(New Yorker Online Homepage, 7/14/14)
A recent article in the New York Times discusses the New Yorker’s plans to alter its online strategy. The publication plans to redesign its website, both on the backend to make it easier for staff to manage and on the front end to make it easier for consumers to use; with particular thought given to accessibility and ease of use on mobile devices. In addition, the New Yorker is planning on adjusting their pricing strategy for the website and making the move to a metered paywall. Most of us have been exposed to a metered paywall.
If you’ve spent time on websites such as AdAge, The Economist or the New York Times (the source of this story) you’ve probably noticed the messages that either appear within the site’s pages or show up as a message box after a certain number of articles have been read that indicate that this article is the last free one you can view. When you’ve hit your limit you’re then given the option to subscribe in some form, in order to view all the content you’d like during the duration of your subscription. This pricing/promotion strategy has become increasingly popular for online publications as more of them have come to the realization that online advertising won’t quite pay the bills—related in part to marketers paying less for clicks from banner ads and other forms of digital advertising displayed on websites.
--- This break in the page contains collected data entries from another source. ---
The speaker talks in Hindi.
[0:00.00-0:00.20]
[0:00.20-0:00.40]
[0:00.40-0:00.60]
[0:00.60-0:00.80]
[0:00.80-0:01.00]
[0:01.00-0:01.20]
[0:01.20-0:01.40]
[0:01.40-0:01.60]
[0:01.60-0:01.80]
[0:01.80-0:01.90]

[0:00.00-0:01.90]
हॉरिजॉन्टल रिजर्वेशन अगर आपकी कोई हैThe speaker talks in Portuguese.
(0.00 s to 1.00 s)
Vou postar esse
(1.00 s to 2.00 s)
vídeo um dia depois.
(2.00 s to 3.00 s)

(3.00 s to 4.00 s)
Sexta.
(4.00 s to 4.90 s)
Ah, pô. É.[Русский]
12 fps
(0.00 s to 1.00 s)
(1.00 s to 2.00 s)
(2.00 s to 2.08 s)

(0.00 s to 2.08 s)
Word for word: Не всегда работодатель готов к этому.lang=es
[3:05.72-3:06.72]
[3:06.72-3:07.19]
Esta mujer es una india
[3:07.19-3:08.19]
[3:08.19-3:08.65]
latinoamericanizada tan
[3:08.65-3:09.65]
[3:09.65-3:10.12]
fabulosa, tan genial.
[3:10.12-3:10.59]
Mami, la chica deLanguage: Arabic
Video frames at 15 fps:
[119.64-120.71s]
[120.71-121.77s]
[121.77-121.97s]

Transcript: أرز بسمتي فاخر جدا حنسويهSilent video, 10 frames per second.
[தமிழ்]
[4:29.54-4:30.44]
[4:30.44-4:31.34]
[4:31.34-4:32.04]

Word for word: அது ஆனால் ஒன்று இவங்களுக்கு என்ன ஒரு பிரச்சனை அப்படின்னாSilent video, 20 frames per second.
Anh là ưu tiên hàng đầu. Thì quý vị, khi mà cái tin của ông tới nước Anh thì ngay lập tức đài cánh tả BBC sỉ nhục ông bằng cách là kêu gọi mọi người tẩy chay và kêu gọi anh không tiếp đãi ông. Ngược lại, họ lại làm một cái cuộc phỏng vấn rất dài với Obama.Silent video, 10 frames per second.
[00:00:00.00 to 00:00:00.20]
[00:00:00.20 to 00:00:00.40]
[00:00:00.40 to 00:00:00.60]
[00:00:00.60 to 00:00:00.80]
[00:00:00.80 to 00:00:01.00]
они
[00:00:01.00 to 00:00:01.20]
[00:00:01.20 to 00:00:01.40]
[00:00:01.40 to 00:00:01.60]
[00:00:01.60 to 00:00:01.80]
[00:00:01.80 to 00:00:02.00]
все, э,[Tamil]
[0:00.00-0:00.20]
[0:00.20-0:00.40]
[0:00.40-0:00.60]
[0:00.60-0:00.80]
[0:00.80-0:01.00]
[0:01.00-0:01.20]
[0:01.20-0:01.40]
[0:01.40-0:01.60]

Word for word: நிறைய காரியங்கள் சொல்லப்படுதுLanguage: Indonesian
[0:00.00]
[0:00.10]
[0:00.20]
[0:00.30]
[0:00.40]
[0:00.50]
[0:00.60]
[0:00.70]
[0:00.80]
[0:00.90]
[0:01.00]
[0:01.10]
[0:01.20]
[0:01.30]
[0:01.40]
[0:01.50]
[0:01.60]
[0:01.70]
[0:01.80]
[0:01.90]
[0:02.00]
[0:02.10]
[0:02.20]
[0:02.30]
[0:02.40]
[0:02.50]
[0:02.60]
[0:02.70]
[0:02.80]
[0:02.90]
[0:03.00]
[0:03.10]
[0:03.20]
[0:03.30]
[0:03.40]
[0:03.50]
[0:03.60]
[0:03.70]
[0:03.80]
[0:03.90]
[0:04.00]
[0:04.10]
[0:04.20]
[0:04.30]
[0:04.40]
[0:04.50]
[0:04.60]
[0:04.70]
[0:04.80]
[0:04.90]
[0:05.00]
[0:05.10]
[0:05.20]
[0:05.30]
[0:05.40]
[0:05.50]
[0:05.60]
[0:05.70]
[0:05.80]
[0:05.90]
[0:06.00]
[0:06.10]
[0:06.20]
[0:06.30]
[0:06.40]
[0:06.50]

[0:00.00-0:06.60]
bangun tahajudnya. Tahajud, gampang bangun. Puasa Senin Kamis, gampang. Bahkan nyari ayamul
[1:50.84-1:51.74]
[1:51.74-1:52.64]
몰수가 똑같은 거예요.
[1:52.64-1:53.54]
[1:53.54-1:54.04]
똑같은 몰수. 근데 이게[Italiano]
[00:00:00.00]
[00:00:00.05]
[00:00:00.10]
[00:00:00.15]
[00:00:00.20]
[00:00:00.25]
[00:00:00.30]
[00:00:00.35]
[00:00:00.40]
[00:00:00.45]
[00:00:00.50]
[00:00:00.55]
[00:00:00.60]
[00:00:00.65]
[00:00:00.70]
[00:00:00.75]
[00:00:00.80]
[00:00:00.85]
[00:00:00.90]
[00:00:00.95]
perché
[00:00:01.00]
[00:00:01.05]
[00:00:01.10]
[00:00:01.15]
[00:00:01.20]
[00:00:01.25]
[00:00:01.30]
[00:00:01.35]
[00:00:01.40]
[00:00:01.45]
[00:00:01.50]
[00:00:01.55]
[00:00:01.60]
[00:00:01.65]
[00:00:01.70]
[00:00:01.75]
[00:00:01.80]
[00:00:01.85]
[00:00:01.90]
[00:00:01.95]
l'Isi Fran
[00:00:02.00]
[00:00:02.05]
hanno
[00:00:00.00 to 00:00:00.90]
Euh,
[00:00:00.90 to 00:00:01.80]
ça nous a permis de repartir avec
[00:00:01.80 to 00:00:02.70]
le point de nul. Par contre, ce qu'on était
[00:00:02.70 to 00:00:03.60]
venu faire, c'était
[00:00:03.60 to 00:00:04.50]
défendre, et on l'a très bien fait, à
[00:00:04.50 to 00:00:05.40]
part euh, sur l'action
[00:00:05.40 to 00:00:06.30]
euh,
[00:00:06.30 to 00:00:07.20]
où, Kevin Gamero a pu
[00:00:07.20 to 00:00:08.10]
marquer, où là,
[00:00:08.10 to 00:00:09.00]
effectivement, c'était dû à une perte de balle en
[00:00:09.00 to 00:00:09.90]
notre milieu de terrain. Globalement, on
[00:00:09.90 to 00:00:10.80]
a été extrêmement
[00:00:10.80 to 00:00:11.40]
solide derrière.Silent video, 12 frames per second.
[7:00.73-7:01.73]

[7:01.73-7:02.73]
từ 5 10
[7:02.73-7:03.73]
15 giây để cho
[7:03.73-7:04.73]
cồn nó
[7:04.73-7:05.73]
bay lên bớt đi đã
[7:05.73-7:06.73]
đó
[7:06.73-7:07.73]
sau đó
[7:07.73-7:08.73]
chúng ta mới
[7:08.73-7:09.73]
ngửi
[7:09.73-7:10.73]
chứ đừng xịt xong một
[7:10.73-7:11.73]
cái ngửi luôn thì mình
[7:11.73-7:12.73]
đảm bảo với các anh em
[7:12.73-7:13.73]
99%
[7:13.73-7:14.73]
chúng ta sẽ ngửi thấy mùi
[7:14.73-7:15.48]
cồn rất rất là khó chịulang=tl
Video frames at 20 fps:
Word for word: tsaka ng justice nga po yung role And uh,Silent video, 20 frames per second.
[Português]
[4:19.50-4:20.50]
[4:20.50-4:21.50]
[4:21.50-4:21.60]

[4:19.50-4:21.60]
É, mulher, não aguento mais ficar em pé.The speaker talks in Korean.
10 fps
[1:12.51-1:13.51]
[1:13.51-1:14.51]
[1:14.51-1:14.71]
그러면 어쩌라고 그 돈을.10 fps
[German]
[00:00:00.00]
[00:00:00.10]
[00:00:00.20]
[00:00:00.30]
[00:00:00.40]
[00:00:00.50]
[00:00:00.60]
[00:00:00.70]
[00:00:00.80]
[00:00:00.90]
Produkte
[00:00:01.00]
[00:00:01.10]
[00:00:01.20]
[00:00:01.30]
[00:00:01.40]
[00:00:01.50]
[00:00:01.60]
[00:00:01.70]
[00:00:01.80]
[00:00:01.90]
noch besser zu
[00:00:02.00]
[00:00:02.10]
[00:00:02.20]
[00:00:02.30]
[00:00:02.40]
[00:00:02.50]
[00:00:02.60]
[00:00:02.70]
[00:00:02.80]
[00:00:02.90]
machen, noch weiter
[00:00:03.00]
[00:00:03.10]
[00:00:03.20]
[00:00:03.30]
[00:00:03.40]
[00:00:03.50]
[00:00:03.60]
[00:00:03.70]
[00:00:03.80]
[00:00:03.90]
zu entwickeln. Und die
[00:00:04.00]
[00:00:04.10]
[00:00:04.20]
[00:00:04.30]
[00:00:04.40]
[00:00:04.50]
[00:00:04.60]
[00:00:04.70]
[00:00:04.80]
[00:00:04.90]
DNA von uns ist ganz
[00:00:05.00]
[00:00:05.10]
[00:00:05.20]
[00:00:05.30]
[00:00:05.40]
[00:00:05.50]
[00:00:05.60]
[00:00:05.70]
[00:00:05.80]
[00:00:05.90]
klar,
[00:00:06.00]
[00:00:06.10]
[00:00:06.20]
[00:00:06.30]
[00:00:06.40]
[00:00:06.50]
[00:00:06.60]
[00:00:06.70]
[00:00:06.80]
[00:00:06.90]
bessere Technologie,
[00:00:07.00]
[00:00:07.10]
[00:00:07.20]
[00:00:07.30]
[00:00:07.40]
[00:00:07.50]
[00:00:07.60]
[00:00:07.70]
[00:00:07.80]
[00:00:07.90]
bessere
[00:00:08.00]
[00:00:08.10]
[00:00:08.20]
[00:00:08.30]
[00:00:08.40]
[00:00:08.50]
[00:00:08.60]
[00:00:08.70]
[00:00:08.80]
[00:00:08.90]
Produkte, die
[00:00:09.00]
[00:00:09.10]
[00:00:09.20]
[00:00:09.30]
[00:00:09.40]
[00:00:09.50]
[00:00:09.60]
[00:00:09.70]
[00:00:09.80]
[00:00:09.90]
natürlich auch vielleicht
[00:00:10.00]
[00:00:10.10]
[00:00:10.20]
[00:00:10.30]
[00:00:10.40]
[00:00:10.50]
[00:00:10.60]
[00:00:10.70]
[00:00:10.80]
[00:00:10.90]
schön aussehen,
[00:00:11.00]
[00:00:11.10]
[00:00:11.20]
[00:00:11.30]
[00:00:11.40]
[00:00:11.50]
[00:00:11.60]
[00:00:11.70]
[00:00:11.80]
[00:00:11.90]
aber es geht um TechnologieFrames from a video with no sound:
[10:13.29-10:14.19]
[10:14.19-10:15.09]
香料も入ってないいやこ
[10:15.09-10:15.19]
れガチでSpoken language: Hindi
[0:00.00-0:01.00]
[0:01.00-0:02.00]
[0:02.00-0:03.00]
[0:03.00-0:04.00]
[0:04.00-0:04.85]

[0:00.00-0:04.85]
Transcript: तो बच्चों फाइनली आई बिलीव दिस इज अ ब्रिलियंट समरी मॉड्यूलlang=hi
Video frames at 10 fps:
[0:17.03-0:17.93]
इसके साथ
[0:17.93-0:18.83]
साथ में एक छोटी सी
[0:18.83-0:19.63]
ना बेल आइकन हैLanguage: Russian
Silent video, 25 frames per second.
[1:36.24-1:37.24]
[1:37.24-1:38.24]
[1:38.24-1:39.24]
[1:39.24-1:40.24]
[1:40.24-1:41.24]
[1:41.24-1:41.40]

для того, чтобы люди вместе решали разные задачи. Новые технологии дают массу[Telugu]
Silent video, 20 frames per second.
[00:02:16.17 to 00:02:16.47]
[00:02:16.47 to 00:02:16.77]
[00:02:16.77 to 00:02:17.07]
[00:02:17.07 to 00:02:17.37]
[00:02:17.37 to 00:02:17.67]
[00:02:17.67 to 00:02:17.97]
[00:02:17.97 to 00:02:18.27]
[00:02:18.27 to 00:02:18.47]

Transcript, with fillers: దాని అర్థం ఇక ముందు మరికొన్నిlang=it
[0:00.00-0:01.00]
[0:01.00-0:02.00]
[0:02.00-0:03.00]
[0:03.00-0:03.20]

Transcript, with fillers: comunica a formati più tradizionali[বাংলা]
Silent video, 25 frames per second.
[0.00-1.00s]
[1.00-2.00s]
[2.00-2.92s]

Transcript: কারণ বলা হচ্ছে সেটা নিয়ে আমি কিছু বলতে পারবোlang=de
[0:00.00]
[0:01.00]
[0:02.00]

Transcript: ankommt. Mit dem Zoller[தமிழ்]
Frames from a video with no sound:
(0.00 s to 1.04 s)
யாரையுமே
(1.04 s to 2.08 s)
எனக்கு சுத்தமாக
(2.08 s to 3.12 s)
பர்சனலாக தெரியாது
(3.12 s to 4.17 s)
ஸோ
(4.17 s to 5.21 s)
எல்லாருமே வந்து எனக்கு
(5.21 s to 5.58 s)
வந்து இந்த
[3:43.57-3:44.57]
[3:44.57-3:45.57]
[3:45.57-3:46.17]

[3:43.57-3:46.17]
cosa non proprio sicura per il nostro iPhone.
From a marketing management standpoint, what’s particularly interesting about the New Yorker’s shift to a metered paywall is the plan to initially offer the entire site’s content for free during a three month promotional period. This will hopefully help bring in new readership from around the globe and persuade consumers of the value of having unlimited access to the articles being provided by the publication. The other value of this approach in a digital space is particularly intriguing. Specifically, the New Yorker intends to use all of the data collected to help determine how to price its metered paywall approach and determine where the sweet spot is for the number of free articles to provide per period of time. It will be interesting to see ultimately where the organization lands in terms of these factors based on the wealth of data accumulated during the promotional period.
So, if you were the manager in charge of ultimately making this decision:
- What kinds of web collected data would you be most interested in for the purpose of making the decision of how many articles to provide for free and how to price a subscription?
- Would you consider offering a tiered subscription plan and if so why? What would you want to see in the collected data order to suggest the value of such an approach?
- How would you go about articulating how your analysis of the data led to your decision on these matters if you had to justify it to the Board of Directors?
- What kinds of metrics would you put in place in order to track the effectiveness of the metered paywall that you would implement?